-- What this task involves --
Please copy each line of the data that includes the string "says".

[Extracted records]
━━━━━━━━━━

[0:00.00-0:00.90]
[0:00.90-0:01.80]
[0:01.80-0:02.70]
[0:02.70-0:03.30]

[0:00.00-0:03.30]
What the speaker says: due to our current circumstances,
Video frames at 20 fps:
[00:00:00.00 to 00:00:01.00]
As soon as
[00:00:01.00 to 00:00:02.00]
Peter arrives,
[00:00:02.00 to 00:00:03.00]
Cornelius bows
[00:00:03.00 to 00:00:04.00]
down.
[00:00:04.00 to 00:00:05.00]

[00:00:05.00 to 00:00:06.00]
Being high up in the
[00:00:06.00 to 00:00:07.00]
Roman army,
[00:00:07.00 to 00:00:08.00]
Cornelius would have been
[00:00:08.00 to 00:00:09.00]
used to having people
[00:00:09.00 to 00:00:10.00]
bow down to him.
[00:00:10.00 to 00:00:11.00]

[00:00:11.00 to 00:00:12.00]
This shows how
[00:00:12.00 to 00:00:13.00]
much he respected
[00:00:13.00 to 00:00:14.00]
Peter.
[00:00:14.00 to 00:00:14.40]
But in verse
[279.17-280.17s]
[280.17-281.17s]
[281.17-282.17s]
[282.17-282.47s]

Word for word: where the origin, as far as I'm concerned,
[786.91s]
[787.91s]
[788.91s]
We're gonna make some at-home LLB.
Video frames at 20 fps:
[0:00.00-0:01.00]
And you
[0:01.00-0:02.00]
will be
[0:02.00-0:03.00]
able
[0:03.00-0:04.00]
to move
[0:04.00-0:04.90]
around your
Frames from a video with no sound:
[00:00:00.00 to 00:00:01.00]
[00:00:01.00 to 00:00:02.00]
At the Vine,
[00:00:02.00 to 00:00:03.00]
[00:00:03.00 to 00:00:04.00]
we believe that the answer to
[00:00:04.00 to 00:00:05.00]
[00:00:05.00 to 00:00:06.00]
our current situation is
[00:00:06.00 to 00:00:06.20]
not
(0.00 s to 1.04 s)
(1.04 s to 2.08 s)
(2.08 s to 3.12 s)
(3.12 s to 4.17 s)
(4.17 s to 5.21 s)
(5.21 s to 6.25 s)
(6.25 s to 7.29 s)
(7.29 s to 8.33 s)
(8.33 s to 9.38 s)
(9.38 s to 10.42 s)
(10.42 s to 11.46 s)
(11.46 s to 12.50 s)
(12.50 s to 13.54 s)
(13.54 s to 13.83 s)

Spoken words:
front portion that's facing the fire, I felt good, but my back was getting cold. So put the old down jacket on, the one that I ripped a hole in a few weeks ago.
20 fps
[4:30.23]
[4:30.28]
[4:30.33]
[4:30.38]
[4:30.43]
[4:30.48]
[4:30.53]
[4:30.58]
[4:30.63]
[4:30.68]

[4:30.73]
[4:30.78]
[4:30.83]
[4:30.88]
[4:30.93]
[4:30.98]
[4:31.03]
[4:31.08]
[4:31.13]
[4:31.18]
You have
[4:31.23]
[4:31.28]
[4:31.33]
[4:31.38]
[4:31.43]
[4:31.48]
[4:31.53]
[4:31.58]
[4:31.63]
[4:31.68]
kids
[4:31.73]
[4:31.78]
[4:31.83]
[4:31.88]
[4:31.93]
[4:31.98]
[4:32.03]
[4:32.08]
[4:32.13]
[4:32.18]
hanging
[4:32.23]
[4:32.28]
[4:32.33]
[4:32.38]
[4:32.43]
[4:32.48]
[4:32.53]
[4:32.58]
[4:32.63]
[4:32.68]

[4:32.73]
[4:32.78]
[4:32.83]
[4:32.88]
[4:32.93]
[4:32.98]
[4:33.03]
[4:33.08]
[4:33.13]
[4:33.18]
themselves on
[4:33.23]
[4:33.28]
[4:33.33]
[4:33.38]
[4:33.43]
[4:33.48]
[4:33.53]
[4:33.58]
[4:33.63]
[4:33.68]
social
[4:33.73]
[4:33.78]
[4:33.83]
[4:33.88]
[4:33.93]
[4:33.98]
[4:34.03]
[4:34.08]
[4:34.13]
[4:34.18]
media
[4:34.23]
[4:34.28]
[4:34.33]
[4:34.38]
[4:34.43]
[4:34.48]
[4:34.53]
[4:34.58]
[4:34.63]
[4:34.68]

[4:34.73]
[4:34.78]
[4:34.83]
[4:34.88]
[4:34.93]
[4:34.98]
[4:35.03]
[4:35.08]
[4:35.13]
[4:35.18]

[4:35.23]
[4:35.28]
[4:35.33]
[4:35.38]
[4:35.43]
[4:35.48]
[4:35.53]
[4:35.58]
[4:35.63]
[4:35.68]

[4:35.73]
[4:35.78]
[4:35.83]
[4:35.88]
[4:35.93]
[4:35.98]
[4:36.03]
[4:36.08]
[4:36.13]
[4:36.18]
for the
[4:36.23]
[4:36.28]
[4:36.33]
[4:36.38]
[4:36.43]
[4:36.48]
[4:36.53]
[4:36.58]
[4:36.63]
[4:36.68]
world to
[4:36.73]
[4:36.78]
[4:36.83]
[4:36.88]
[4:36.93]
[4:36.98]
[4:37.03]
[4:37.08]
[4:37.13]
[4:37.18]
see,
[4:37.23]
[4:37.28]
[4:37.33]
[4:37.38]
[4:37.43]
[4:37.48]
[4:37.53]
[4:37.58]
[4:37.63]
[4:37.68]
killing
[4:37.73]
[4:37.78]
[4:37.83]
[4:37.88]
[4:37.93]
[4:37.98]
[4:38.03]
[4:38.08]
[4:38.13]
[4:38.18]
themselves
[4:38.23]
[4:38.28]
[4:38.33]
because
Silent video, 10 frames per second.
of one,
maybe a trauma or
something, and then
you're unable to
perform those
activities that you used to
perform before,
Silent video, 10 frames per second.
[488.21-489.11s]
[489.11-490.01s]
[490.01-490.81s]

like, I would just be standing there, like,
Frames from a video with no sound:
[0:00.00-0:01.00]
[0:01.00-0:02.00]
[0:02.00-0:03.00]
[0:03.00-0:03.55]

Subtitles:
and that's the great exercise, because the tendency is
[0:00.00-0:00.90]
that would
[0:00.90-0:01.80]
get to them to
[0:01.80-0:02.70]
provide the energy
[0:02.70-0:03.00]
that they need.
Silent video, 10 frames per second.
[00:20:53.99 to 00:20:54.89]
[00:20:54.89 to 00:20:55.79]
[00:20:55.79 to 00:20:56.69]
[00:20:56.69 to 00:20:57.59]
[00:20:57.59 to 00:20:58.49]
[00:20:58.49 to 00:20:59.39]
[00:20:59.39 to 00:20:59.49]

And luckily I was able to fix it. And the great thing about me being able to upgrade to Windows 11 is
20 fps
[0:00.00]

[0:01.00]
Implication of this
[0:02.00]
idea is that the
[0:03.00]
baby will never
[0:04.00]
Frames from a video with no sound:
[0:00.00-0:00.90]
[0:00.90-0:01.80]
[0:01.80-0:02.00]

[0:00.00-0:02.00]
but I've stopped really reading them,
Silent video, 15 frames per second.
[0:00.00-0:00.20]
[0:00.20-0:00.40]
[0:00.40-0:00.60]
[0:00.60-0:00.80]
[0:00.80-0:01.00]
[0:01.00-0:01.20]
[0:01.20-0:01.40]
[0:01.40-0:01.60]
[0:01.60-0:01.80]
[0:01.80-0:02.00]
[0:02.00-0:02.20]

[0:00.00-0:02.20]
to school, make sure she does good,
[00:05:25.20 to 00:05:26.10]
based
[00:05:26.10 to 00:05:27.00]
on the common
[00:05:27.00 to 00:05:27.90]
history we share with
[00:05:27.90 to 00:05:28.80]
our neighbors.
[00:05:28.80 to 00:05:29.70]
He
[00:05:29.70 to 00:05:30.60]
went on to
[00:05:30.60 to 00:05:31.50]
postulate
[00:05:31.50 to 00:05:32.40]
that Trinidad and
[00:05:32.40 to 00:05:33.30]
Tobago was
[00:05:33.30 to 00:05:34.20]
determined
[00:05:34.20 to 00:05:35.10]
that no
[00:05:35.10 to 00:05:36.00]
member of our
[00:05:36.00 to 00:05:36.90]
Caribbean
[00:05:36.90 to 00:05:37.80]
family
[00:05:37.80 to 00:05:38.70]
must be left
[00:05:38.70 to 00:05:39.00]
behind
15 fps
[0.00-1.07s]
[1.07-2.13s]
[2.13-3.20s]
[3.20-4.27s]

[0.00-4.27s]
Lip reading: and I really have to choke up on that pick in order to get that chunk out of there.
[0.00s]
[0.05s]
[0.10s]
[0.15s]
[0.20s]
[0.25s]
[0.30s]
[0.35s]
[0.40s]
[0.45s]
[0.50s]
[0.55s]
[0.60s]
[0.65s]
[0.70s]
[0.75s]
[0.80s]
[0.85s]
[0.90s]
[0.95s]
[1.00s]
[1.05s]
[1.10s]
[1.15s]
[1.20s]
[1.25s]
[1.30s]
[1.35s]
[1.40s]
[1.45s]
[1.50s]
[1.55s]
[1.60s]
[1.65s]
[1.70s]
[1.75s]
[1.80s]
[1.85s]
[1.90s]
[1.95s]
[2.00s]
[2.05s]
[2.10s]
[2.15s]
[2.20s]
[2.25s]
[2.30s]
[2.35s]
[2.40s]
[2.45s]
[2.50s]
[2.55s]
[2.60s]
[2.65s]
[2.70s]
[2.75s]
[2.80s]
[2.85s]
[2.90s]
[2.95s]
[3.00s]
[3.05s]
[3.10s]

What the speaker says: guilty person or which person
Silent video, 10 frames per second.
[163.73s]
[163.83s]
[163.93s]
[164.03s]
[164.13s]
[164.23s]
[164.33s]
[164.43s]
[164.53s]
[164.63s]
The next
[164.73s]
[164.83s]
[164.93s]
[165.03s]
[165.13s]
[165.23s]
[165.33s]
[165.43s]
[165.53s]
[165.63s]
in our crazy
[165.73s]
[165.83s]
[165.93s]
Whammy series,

━━━━━━━━━━

-- Completed task --
What the speaker says: due to our current circumstances,
What the speaker says: guilty person or which person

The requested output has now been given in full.